Here are some steps to follow if your network can’t help find a job:
Reevaluate your network
Look at the people who make up your network and think for a moment: are they all a good fit for the career path you want to pursue? For example, if you want to break into the non-profit sector, do they all work in non-for-profit organisations? How influential are they in their professional field? You should also reconsider whether you are attending the right networking events and meeting with the right people. Target primarily those networking events that are likely to provide a diverse set of professionals from associations, professional bodies and companies of your preferred industry. The key here is to figure out which network contacts align best with your personal and professional needs.
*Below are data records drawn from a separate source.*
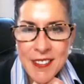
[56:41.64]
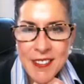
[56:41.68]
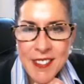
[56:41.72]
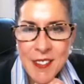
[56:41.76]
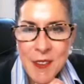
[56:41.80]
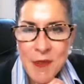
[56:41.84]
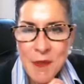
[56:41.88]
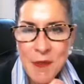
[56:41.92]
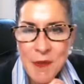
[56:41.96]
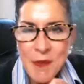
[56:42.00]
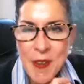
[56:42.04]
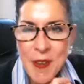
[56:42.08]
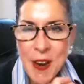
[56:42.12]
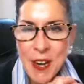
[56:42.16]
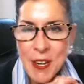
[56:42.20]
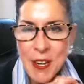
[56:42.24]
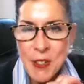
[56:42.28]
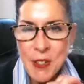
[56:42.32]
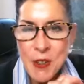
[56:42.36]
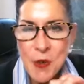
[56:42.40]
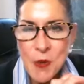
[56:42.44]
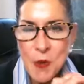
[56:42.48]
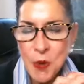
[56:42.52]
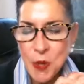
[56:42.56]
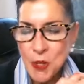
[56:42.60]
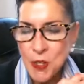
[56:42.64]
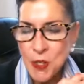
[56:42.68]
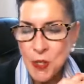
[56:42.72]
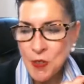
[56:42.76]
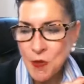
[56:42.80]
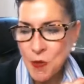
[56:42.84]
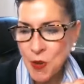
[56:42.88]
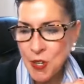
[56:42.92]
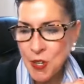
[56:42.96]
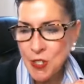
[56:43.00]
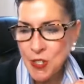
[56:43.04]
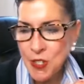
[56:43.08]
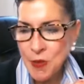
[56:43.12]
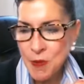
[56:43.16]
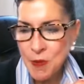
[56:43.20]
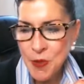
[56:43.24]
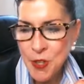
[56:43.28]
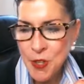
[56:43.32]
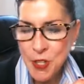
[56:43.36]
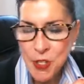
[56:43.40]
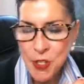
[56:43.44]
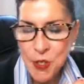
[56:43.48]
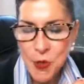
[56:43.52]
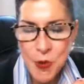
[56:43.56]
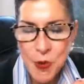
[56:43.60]
some final words of wisdom
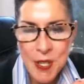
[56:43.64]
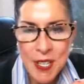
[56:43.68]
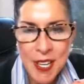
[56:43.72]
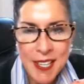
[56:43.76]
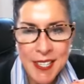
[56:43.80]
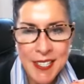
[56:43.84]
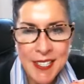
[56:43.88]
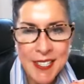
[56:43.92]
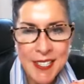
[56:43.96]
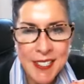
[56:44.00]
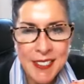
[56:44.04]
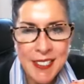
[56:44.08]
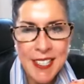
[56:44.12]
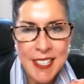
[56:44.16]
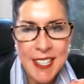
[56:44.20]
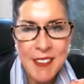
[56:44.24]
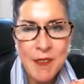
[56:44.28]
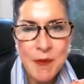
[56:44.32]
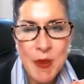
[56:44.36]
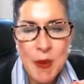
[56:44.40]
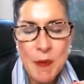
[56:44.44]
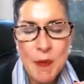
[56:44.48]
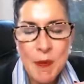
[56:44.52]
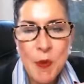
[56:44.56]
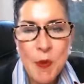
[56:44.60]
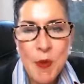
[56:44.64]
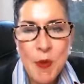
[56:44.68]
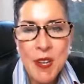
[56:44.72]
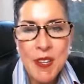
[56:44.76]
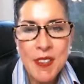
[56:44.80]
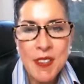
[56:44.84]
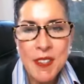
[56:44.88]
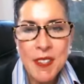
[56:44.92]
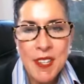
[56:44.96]
you would like to leave people with?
Ask for introduction instead of opportunities
As previously mentioned, sadly, people from your network cannot guarantee that they will help you land your dream job. One way to go about it is to leverage your contacts to expand your network and increase your exposure to industry events that are meaningful to you and are worth your time. The administrative assistant you knew at your college may not know of any jobs, but she can introduce you to her brilliant former colleagues who happen to work for an employment agency. So, never underestimate the power of asking for introductions in order to meet new people. These new people can give you first-hand information about a company’s culture, management style and what they seek from potential employees.
Social media is an excellent means to explore the things that an organisation didn’t intend for you to see. Check out their page on Facebook. They will probably have pictures from events, parties and team outings; these should give you a feel of the culture of the firm. But apart from that, some employees are probably tagged in these photos. Do you recognise any familiar faces? Or do you have any Facebook ‘friends’ that are connected to these people in the photos? Ask your friends discreetly how they relate to these people, and see whether they could help you come in contact with them.
Alternatively, if you come across an awesome job on LinkedIn’s recommended jobs, see whether you know someone who knows someone there. You can also use Twitter to interact with like-minded people or join Twitter Chats to find people who are interested in the same causes as you.
Set up informational interviews
The value of research and networking in the job hunt process is priceless. Informational interviews involve finding a person in your profession or who works at a company that interests you in order to learn more about the company, what they do, what kind of career paths they offer, and their advice for you. This kind of interview does not solely allow you to obtain intelligence that will help you strategise accordingly; it’s also an awesome opportunity for you to impress your connection and sell a memorable point as a potential employee.
Don’t neglect your application
Networking should complement – not replace – traditional job-search methods. As such, you should not neglect your job application because hiring managers do read applications. Clearly show them how you could add value to their operations, and what skills, qualifications and experiences would make you an outstanding fit. Craft a compelling and high-quality CV and cover letter to show the best of yourself.
Networking can be daunting and not always an effective strategy to help you find a job. If you are struggling to get a job through your network and connections, follow these tips to make a difference and increase your chances for professional success.